## Required work
The records below are to be transcribed word for word.

Stored items:
++++++++++++++++++++
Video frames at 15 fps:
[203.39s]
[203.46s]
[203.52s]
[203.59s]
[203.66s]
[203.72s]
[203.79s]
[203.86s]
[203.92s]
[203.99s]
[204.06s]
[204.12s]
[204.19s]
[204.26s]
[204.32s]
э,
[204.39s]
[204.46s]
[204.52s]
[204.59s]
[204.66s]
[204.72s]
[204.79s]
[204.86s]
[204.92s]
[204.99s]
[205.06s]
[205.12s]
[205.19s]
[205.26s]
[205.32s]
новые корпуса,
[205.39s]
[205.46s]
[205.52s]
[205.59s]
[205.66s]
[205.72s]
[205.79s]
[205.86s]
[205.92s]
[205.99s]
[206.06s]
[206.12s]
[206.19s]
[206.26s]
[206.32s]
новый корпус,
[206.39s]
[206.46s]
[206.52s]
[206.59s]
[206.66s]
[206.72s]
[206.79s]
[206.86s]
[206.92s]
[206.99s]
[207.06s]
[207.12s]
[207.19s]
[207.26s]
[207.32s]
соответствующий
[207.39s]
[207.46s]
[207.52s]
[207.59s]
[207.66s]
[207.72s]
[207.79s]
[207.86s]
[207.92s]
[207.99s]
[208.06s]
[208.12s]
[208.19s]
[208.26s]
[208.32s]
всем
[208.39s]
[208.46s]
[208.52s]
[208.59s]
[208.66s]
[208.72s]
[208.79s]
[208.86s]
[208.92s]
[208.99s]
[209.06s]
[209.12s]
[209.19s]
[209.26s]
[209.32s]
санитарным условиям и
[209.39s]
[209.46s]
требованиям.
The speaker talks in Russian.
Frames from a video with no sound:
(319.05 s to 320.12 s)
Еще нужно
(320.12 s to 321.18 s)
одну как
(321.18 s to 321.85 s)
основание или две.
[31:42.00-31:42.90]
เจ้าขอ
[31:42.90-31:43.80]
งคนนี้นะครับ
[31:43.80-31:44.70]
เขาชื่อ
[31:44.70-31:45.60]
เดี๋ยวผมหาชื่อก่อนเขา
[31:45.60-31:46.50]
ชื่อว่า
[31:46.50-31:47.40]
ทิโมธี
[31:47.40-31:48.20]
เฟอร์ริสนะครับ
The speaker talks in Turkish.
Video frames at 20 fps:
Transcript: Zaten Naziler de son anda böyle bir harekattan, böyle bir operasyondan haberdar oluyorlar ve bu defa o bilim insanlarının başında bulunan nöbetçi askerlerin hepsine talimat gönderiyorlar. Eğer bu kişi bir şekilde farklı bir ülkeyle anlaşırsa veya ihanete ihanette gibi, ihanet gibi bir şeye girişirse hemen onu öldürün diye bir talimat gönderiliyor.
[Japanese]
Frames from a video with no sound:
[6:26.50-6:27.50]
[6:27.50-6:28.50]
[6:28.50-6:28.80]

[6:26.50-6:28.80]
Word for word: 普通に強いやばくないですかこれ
++++++++++++++++++++
## Solution to the problem
Video frames at 15 fps:
[203.39s]
[203.46s]
[203.52s]
[203.59s]
[203.66s]
[203.72s]
[203.79s]
[203.86s]
[203.92s]
[203.99s]
[204.06s]
[204.12s]
[204.19s]
[204.26s]
[204.32s]
э,
[204.39s]
[204.46s]
[204.52s]
[204.59s]
[204.66s]
[204.72s]
[204.79s]
[204.86s]
[204.92s]
[204.99s]
[205.06s]
[205.12s]
[205.19s]
[205.26s]
[205.32s]
новые корпуса,
[205.39s]
[205.46s]
[205.52s]
[205.59s]
[205.66s]
[205.72s]
[205.79s]
[205.86s]
[205.92s]
[205.99s]
[206.06s]
[206.12s]
[206.19s]
[206.26s]
[206.32s]
новый корпус,
[206.39s]
[206.46s]
[206.52s]
[206.59s]
[206.66s]
[206.72s]
[206.79s]
[206.86s]
[206.92s]
[206.99s]
[207.06s]
[207.12s]
[207.19s]
[207.26s]
[207.32s]
соответствующий
[207.39s]
[207.46s]
[207.52s]
[207.59s]
[207.66s]
[207.72s]
[207.79s]
[207.86s]
[207.92s]
[207.99s]
[208.06s]
[208.12s]
[208.19s]
[208.26s]
[208.32s]
всем
[208.39s]
[208.46s]
[208.52s]
[208.59s]
[208.66s]
[208.72s]
[208.79s]
[208.86s]
[208.92s]
[208.99s]
[209.06s]
[209.12s]
[209.19s]
[209.26s]
[209.32s]
санитарным условиям и
[209.39s]
[209.46s]
требованиям.
The speaker talks in Russian.
Frames from a video with no sound:
(319.05 s to 320.12 s)
Еще нужно
(320.12 s to 321.18 s)
одну как
(321.18 s to 321.85 s)
основание или две.
[31:42.00-31:42.90]
เจ้าขอ
[31:42.90-31:43.80]
งคนนี้นะครับ
[31:43.80-31:44.70]
เขาชื่อ
[31:44.70-31:45.60]
เดี๋ยวผมหาชื่อก่อนเขา
[31:45.60-31:46.50]
ชื่อว่า
[31:46.50-31:47.40]
ทิโมธี
[31:47.40-31:48.20]
เฟอร์ริสนะครับ
The speaker talks in Turkish.
Video frames at 20 fps:
Transcript: Zaten Naziler de son anda böyle bir harekattan, böyle bir operasyondan haberdar oluyorlar ve bu defa o bilim insanlarının başında bulunan nöbetçi askerlerin hepsine talimat gönderiyorlar. Eğer bu kişi bir şekilde farklı bir ülkeyle anlaşırsa veya ihanete ihanette gibi, ihanet gibi bir şeye girişirse hemen onu öldürün diye bir talimat gönderiliyor.
[Japanese]
Frames from a video with no sound:
[6:26.50-6:27.50]
[6:27.50-6:28.50]
[6:28.50-6:28.80]

[6:26.50-6:28.80]
Word for word: 普通に強いやばくないですかこれ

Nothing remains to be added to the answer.